- Opening Delimiter -

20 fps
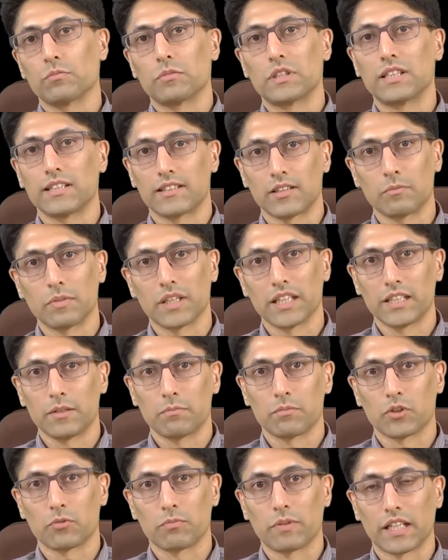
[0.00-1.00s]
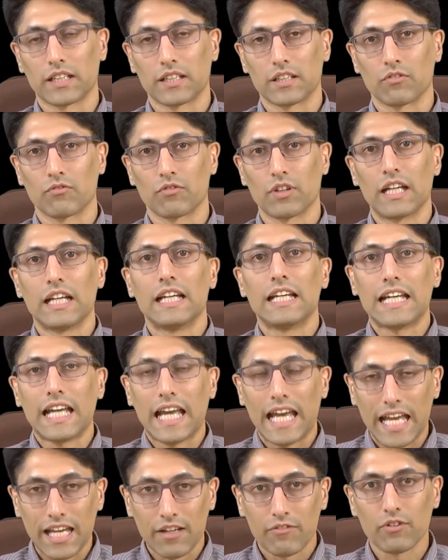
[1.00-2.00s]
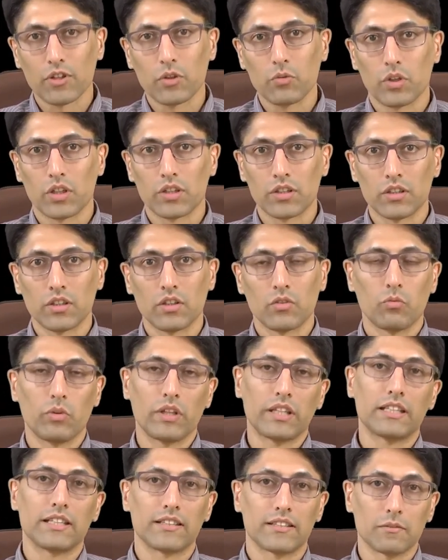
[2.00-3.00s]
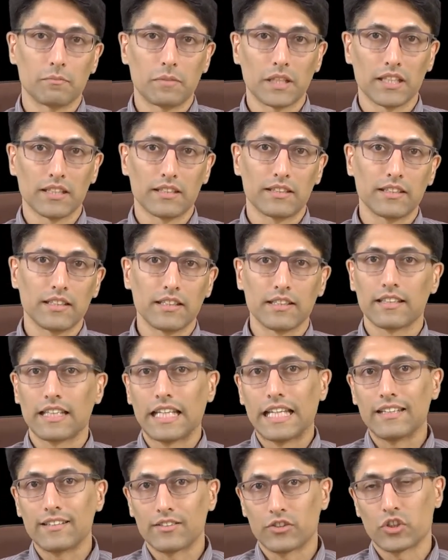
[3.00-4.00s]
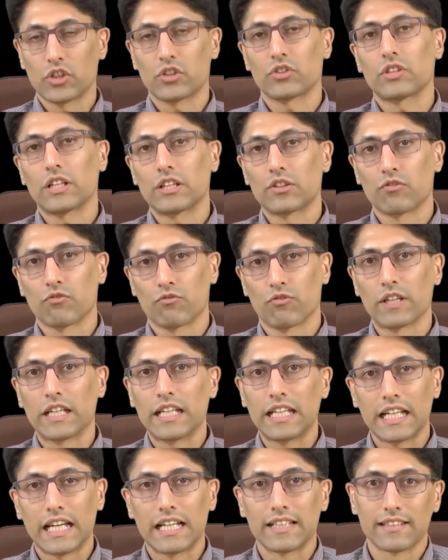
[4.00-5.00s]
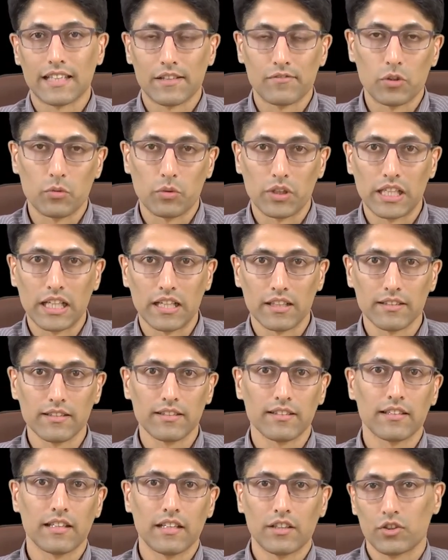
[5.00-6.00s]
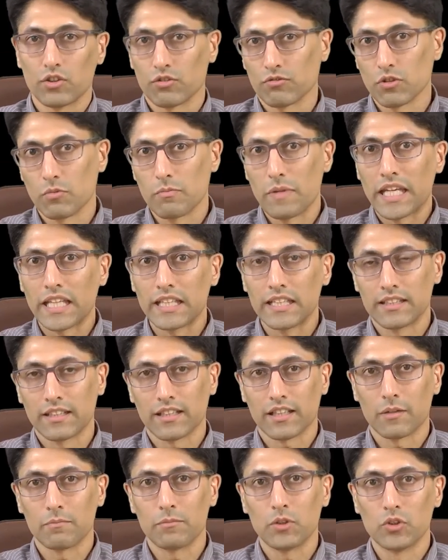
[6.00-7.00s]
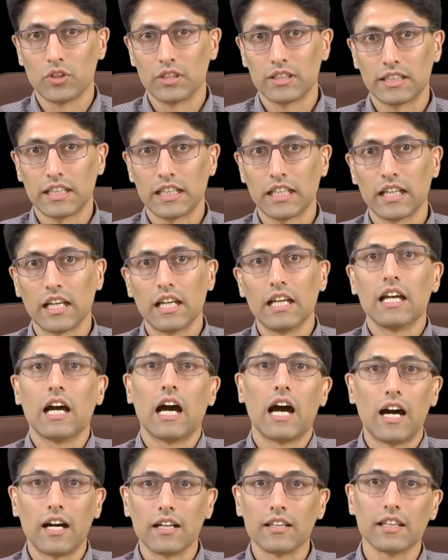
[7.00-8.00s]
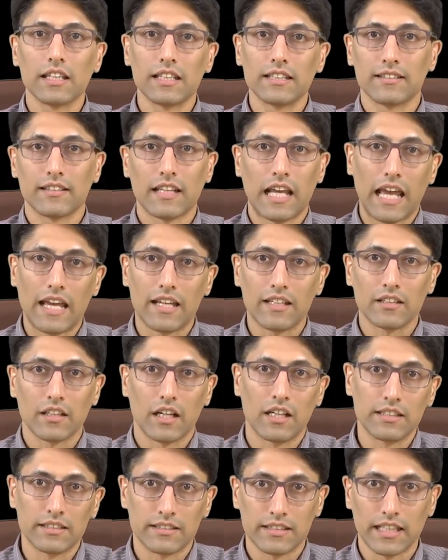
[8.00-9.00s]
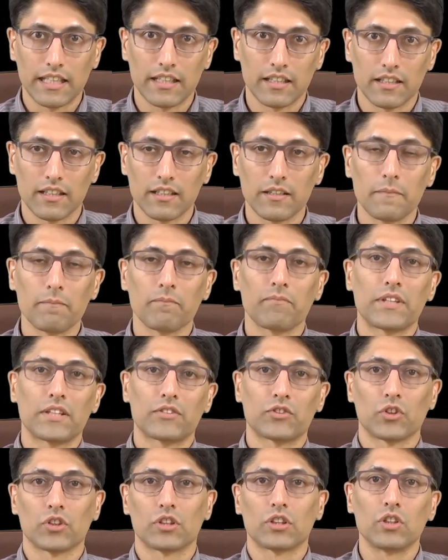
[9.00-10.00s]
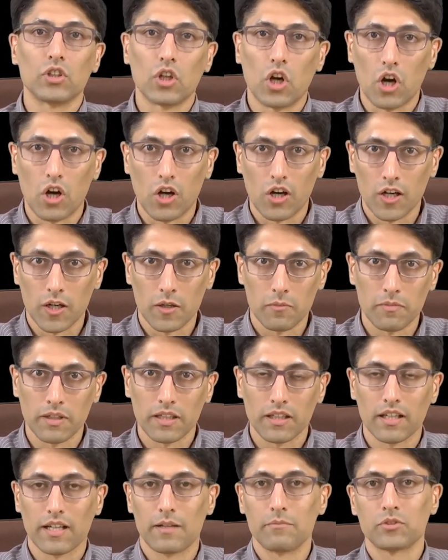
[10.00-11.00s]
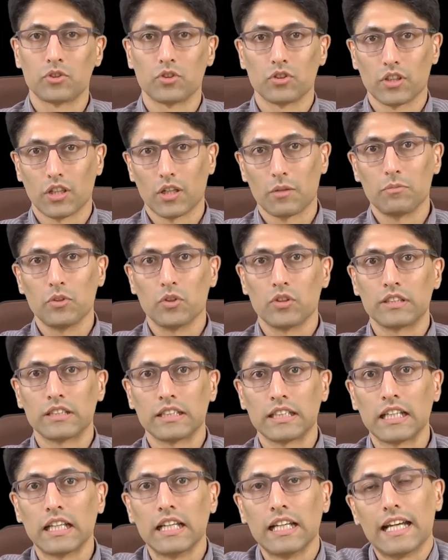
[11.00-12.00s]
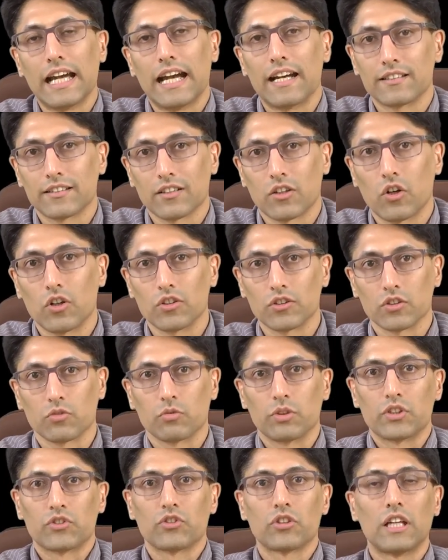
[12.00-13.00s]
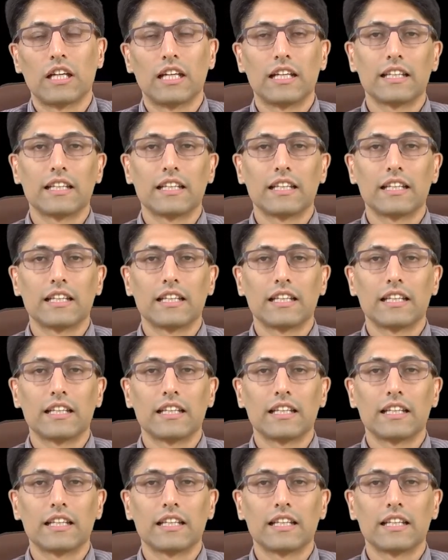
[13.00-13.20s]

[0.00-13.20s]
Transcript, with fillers: from the disability perspective everyone with disabilities is just as free as everyone else to remain in the community unless and until certain harm comes to the community as a consequence.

- Closing Delimiter -

# [About this task]
Exactly reproduce each record, leaving out any pictures.

# [Answer for the task]
20 fps
[0.00-1.00s]
[1.00-2.00s]
[2.00-3.00s]
[3.00-4.00s]
[4.00-5.00s]
[5.00-6.00s]
[6.00-7.00s]
[7.00-8.00s]
[8.00-9.00s]
[9.00-10.00s]
[10.00-11.00s]
[11.00-12.00s]
[12.00-13.00s]
[13.00-13.20s]

[0.00-13.20s]
Transcript, with fillers: from the disability perspective everyone with disabilities is just as free as everyone else to remain in the community unless and until certain harm comes to the community as a consequence.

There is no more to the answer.